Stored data
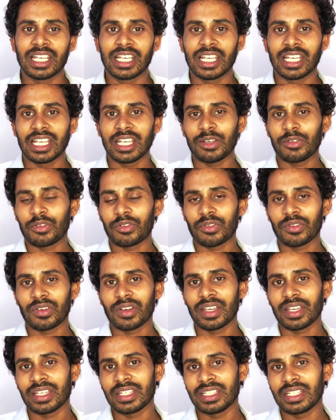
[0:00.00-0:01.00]
if
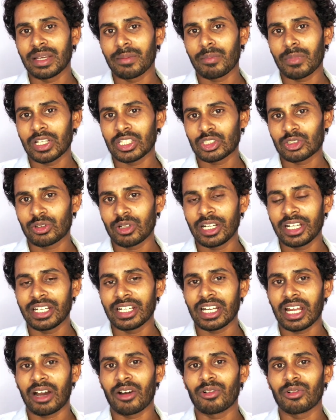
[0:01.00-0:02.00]
a masculine
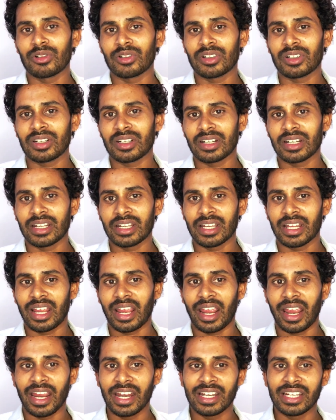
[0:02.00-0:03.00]
noun
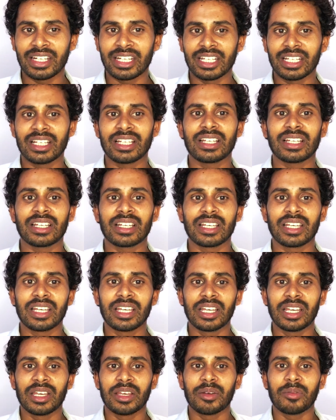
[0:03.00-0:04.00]
ending
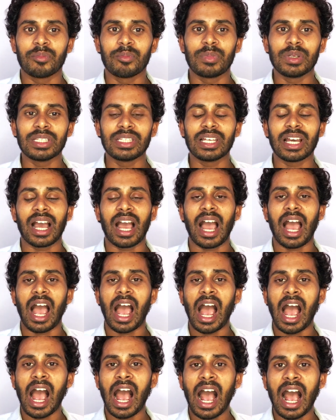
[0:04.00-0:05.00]
with
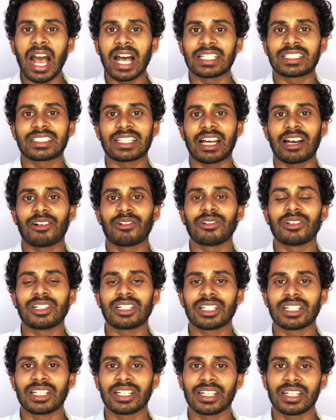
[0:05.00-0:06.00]
a
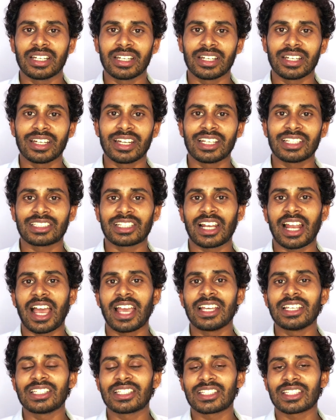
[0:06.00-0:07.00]
sound,
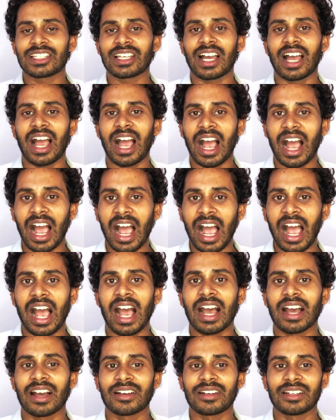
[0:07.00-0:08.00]
nasalize
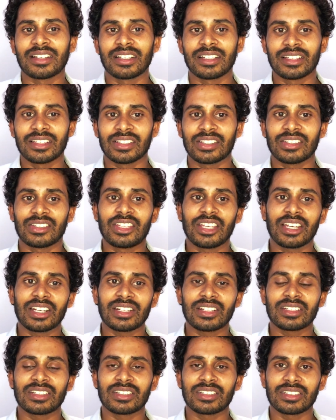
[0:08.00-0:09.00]
a,
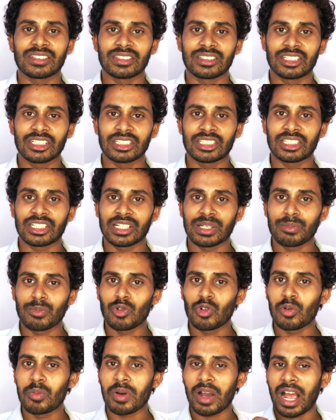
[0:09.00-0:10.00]
then just
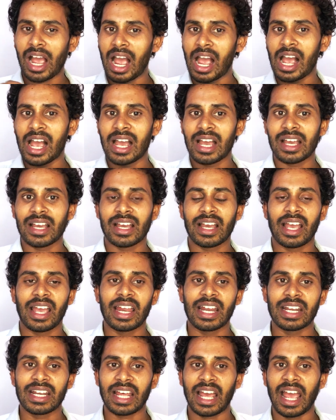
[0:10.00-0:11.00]
remove a
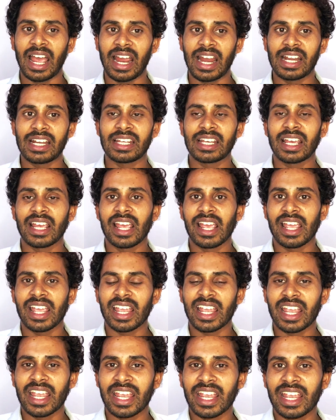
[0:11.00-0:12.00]
and add
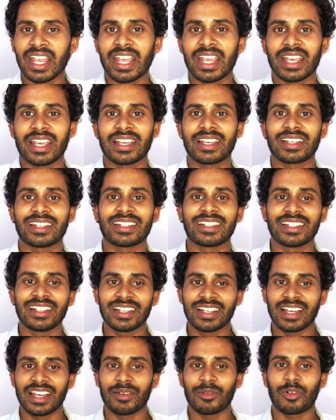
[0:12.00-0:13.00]
a.
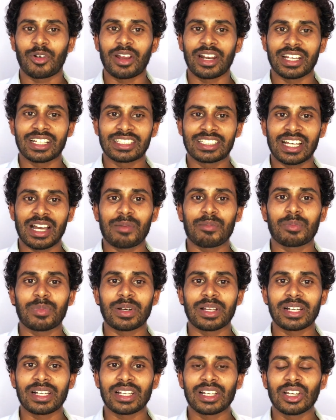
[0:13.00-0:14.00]
For
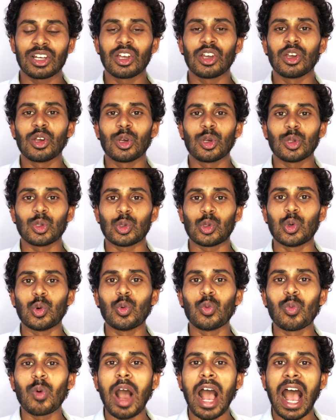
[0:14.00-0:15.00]
example,
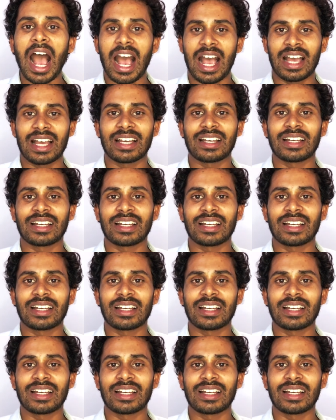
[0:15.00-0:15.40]
dhuma,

▶ **ASSIGNMENT**: Leaving the pictures out, give back each line above exactly.

▶ **PROBLEM SOLUTION**:
[0:00.00-0:01.00]
if
[0:01.00-0:02.00]
a masculine
[0:02.00-0:03.00]
noun
[0:03.00-0:04.00]
ending
[0:04.00-0:05.00]
with
[0:05.00-0:06.00]
a
[0:06.00-0:07.00]
sound,
[0:07.00-0:08.00]
nasalize
[0:08.00-0:09.00]
a,
[0:09.00-0:10.00]
then just
[0:10.00-0:11.00]
remove a
[0:11.00-0:12.00]
and add
[0:12.00-0:13.00]
a.
[0:13.00-0:14.00]
For
[0:14.00-0:15.00]
example,
[0:15.00-0:15.40]
dhuma,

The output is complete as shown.